Stored items:
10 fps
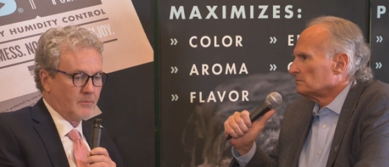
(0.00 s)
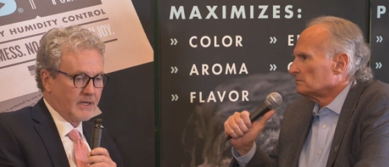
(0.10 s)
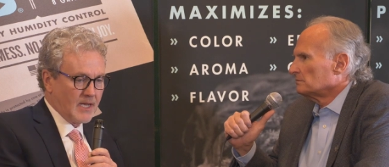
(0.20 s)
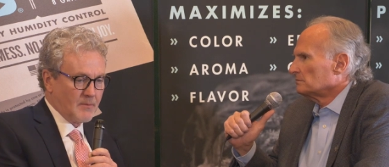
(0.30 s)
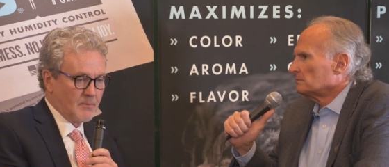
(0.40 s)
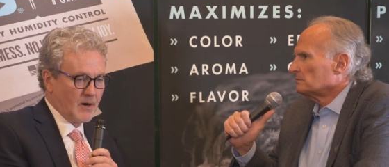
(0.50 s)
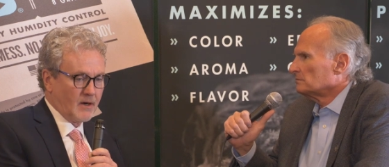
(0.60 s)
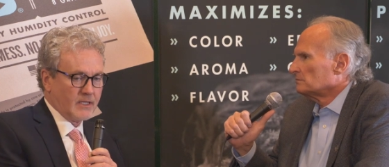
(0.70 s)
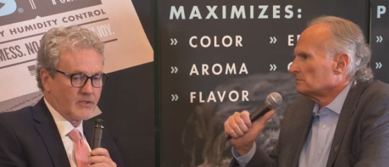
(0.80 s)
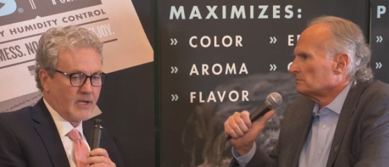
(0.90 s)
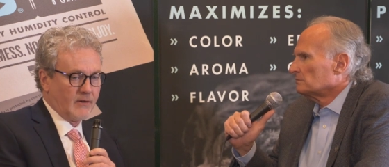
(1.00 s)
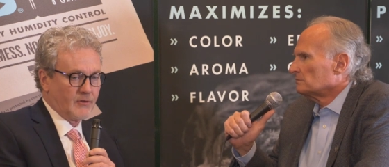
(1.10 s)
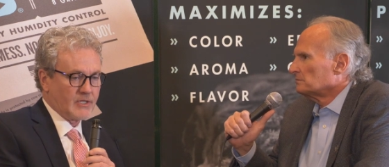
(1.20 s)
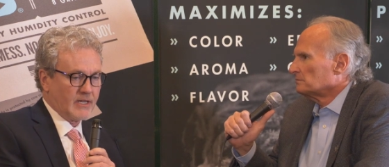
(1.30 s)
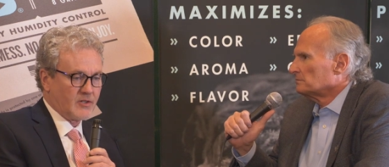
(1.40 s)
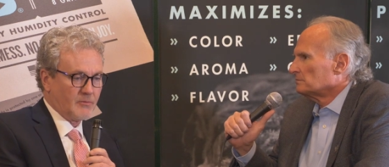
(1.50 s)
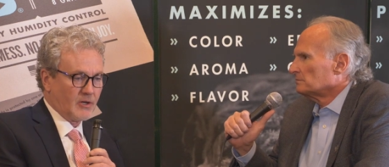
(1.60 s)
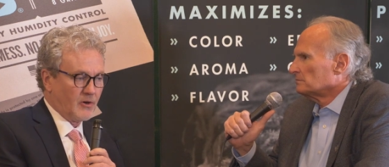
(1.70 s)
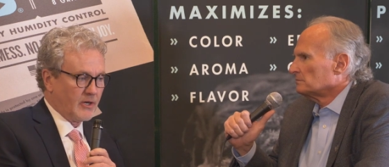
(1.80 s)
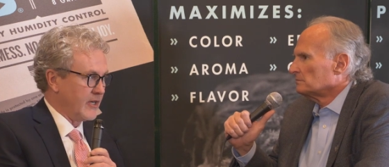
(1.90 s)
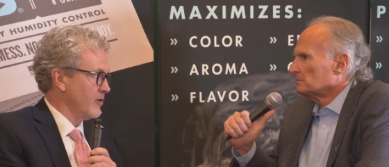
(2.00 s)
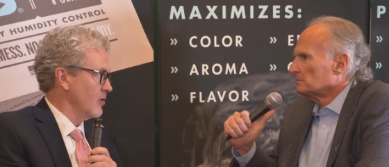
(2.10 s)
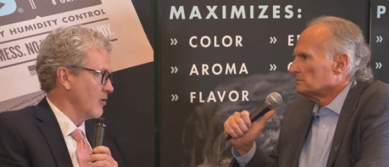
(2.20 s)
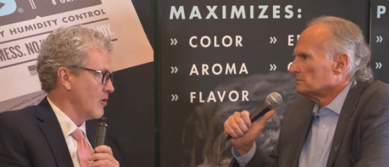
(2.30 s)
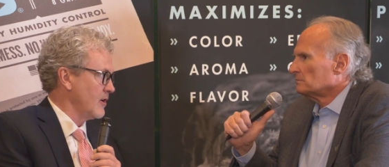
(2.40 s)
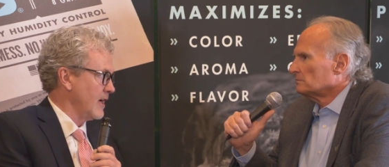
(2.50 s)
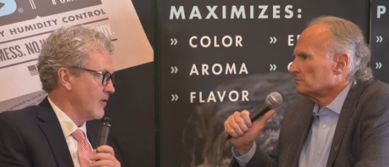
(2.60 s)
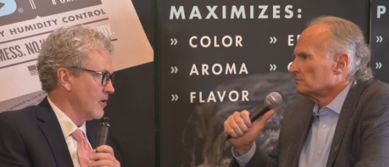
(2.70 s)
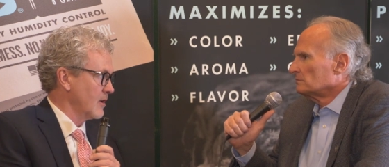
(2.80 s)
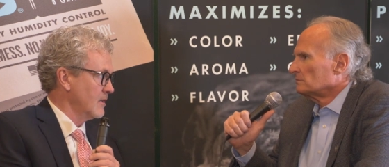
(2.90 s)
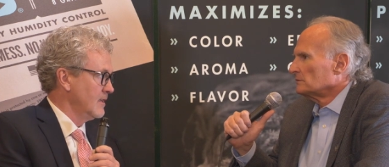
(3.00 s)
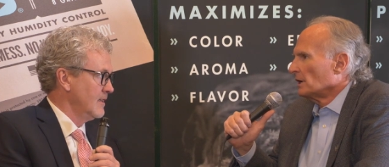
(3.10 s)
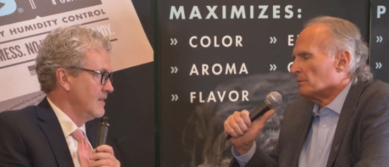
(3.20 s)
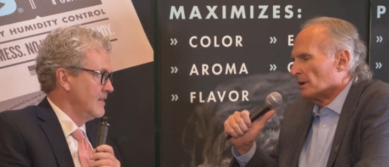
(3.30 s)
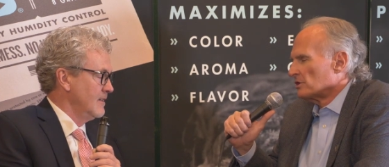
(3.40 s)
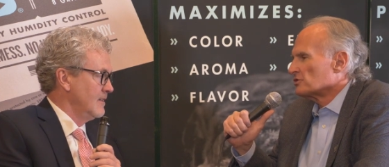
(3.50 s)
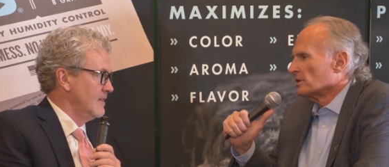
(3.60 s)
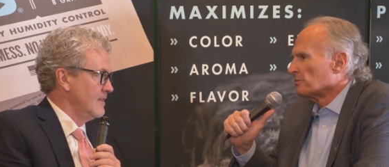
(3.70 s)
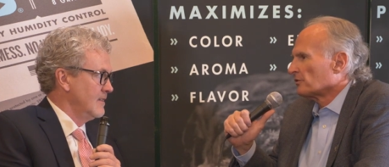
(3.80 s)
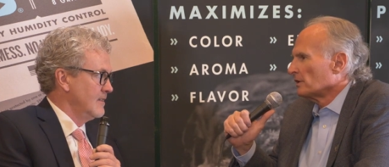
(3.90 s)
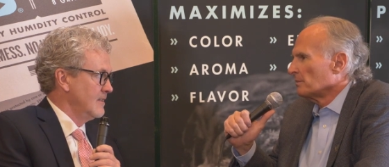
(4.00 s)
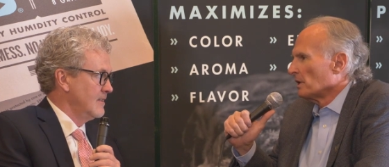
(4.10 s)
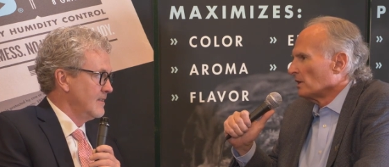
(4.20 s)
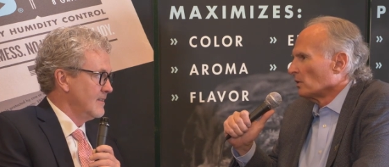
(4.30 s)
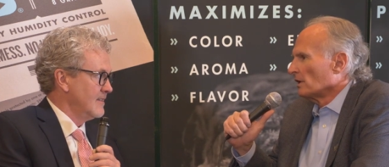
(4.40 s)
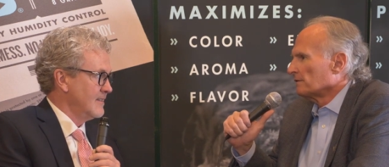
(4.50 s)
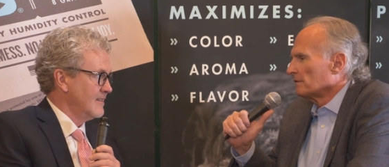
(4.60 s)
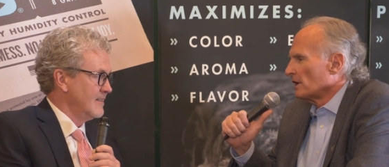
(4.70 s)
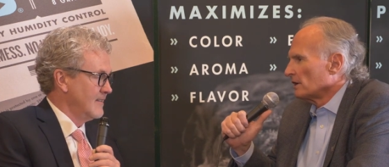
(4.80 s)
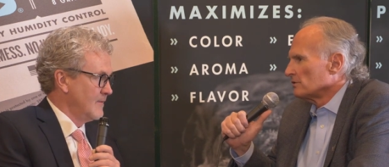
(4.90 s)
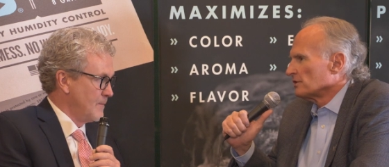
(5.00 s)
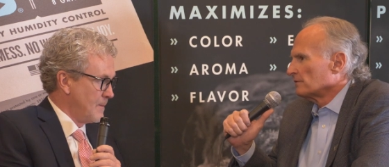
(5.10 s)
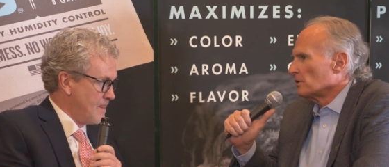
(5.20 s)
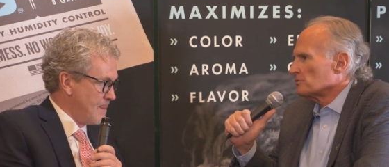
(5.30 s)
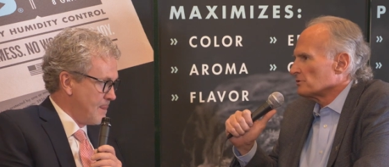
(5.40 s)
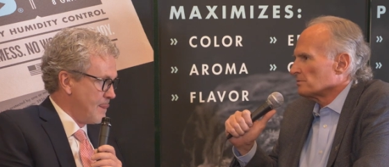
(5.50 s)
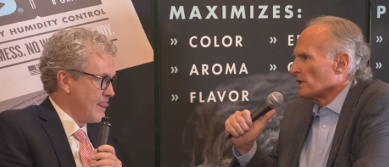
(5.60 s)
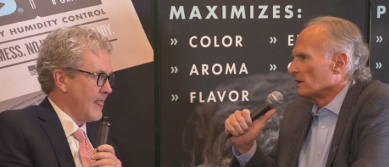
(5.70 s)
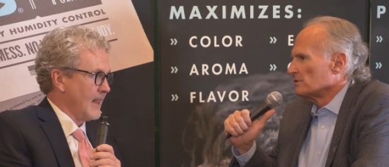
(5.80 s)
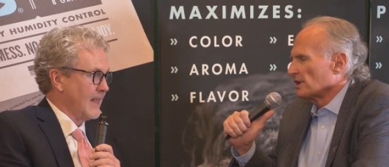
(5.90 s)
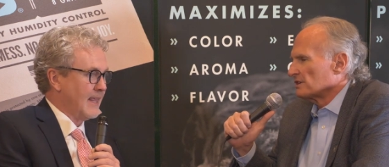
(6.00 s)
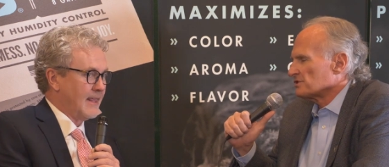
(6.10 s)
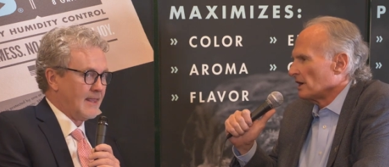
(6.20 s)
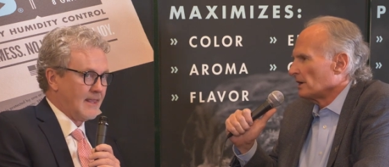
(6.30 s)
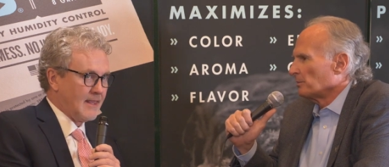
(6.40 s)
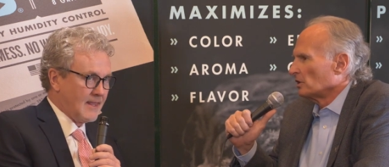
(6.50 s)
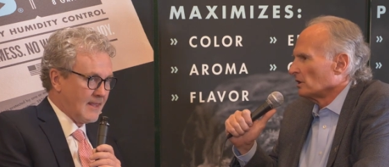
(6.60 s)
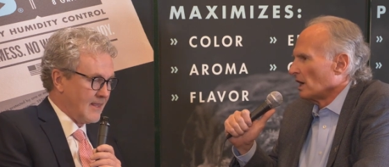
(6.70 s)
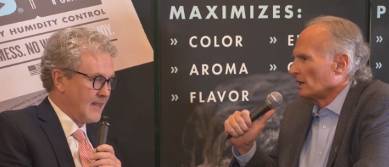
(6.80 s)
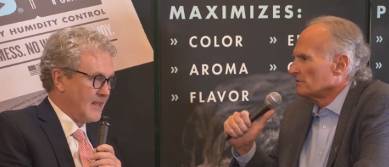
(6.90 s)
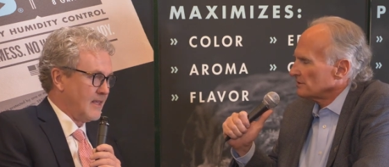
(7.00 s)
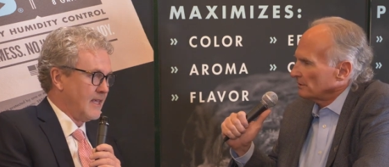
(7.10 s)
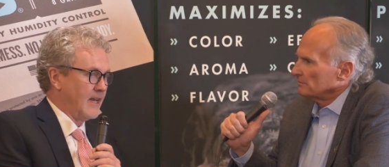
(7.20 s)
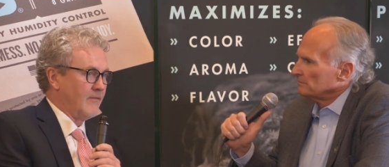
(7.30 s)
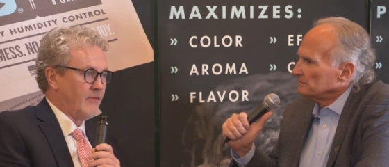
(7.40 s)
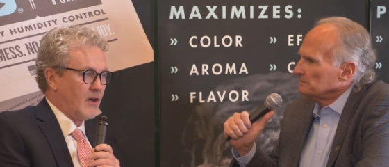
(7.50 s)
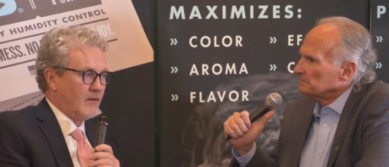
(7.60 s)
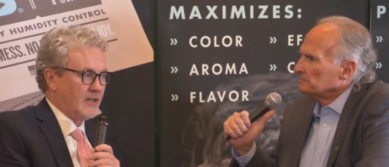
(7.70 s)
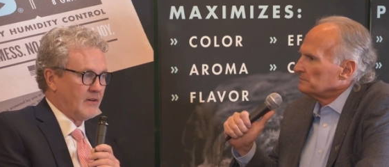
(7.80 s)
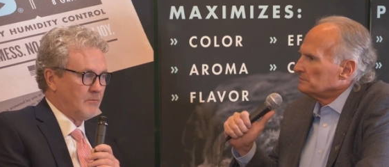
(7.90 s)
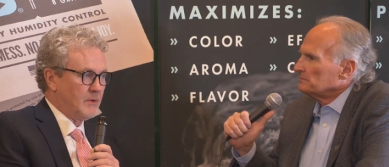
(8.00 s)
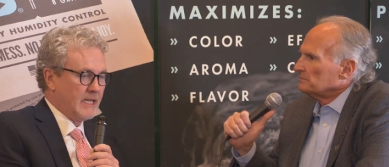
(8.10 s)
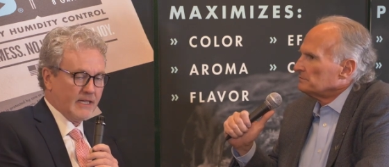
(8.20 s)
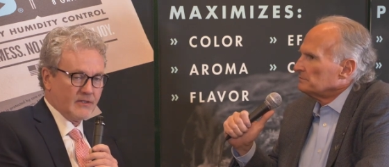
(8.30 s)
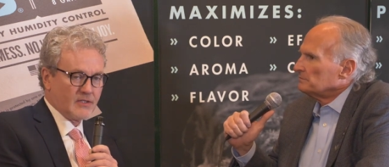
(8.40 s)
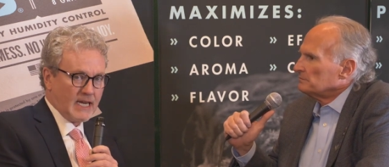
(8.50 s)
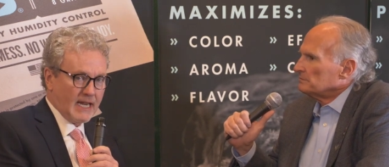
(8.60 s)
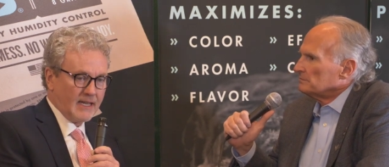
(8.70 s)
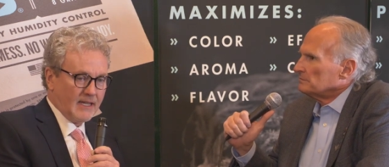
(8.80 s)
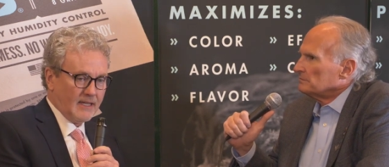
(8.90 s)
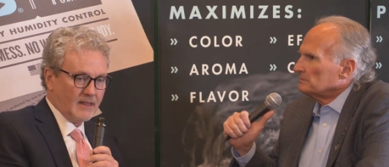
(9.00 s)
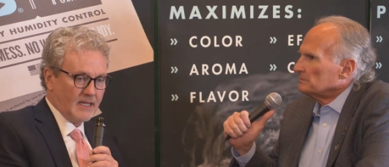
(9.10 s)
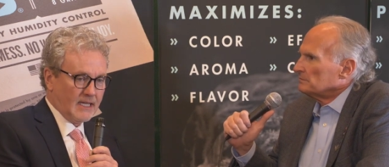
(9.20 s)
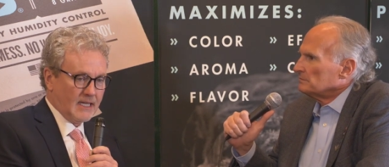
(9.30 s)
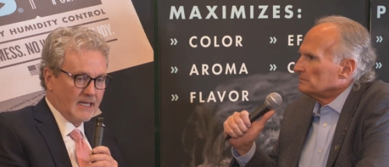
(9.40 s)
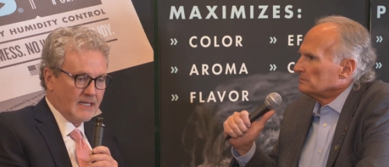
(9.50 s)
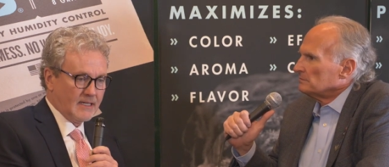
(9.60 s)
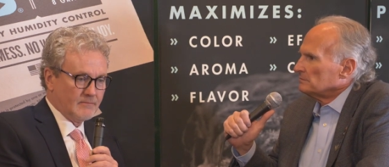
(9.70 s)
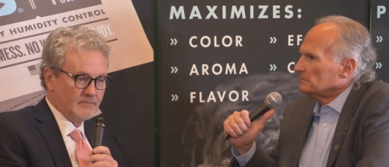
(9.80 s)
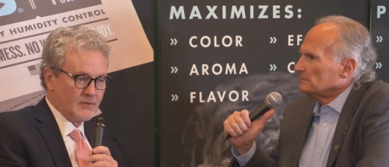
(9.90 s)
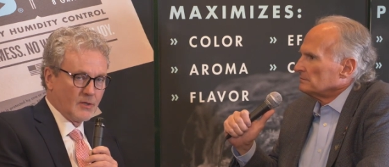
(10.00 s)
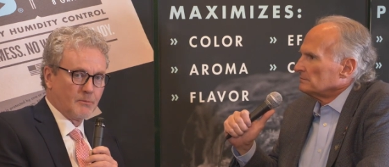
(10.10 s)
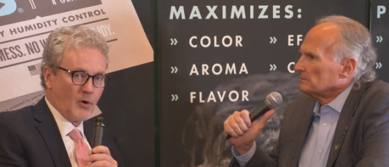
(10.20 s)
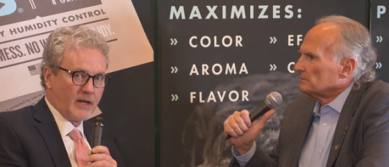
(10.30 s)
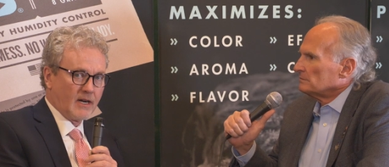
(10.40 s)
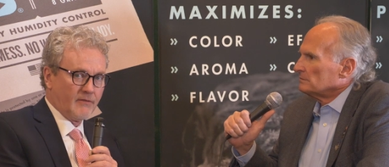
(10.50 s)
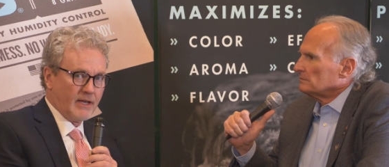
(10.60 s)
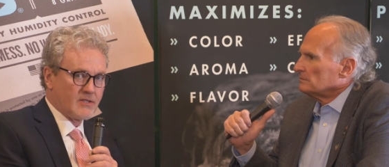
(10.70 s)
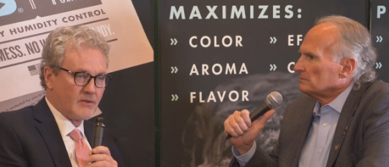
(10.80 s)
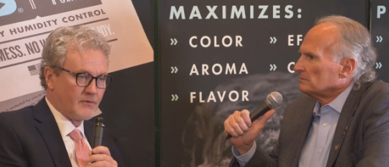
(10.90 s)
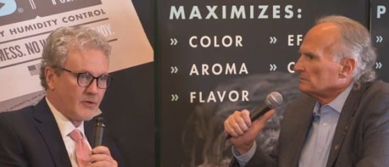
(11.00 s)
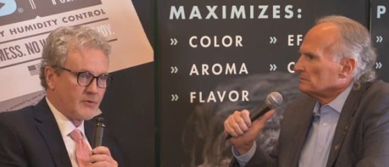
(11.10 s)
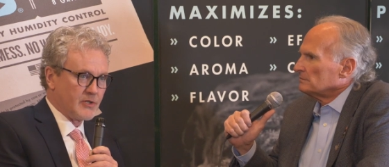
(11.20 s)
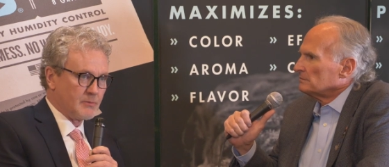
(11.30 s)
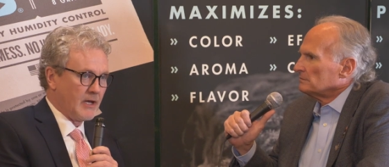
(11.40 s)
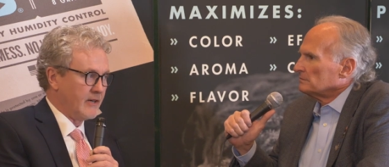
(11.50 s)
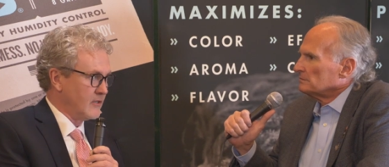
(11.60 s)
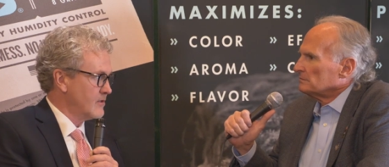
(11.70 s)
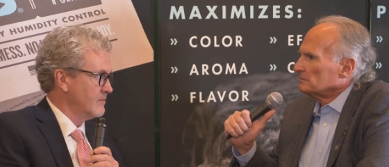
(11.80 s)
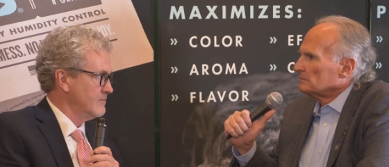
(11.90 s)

Speaker 1: become a part of this conversation by going to hero grown dot org. And membership's free, by the way, for veterans and first responders.
Speaker 2: They can sign up online. So.
Speaker 1: Get involved and be at stake in the um, supporting our vets and first responders.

_What the task asks_
Would you give the entries above again verbatim, omitting the images they contain?

_Your response_
10 fps
(0.00 s)
(0.10 s)
(0.20 s)
(0.30 s)
(0.40 s)
(0.50 s)
(0.60 s)
(0.70 s)
(0.80 s)
(0.90 s)
(1.00 s)
(1.10 s)
(1.20 s)
(1.30 s)
(1.40 s)
(1.50 s)
(1.60 s)
(1.70 s)
(1.80 s)
(1.90 s)
(2.00 s)
(2.10 s)
(2.20 s)
(2.30 s)
(2.40 s)
(2.50 s)
(2.60 s)
(2.70 s)
(2.80 s)
(2.90 s)
(3.00 s)
(3.10 s)
(3.20 s)
(3.30 s)
(3.40 s)
(3.50 s)
(3.60 s)
(3.70 s)
(3.80 s)
(3.90 s)
(4.00 s)
(4.10 s)
(4.20 s)
(4.30 s)
(4.40 s)
(4.50 s)
(4.60 s)
(4.70 s)
(4.80 s)
(4.90 s)
(5.00 s)
(5.10 s)
(5.20 s)
(5.30 s)
(5.40 s)
(5.50 s)
(5.60 s)
(5.70 s)
(5.80 s)
(5.90 s)
(6.00 s)
(6.10 s)
(6.20 s)
(6.30 s)
(6.40 s)
(6.50 s)
(6.60 s)
(6.70 s)
(6.80 s)
(6.90 s)
(7.00 s)
(7.10 s)
(7.20 s)
(7.30 s)
(7.40 s)
(7.50 s)
(7.60 s)
(7.70 s)
(7.80 s)
(7.90 s)
(8.00 s)
(8.10 s)
(8.20 s)
(8.30 s)
(8.40 s)
(8.50 s)
(8.60 s)
(8.70 s)
(8.80 s)
(8.90 s)
(9.00 s)
(9.10 s)
(9.20 s)
(9.30 s)
(9.40 s)
(9.50 s)
(9.60 s)
(9.70 s)
(9.80 s)
(9.90 s)
(10.00 s)
(10.10 s)
(10.20 s)
(10.30 s)
(10.40 s)
(10.50 s)
(10.60 s)
(10.70 s)
(10.80 s)
(10.90 s)
(11.00 s)
(11.10 s)
(11.20 s)
(11.30 s)
(11.40 s)
(11.50 s)
(11.60 s)
(11.70 s)
(11.80 s)
(11.90 s)

Speaker 1: become a part of this conversation by going to hero grown dot org. And membership's free, by the way, for veterans and first responders.
Speaker 2: They can sign up online. So.
Speaker 1: Get involved and be at stake in the um, supporting our vets and first responders.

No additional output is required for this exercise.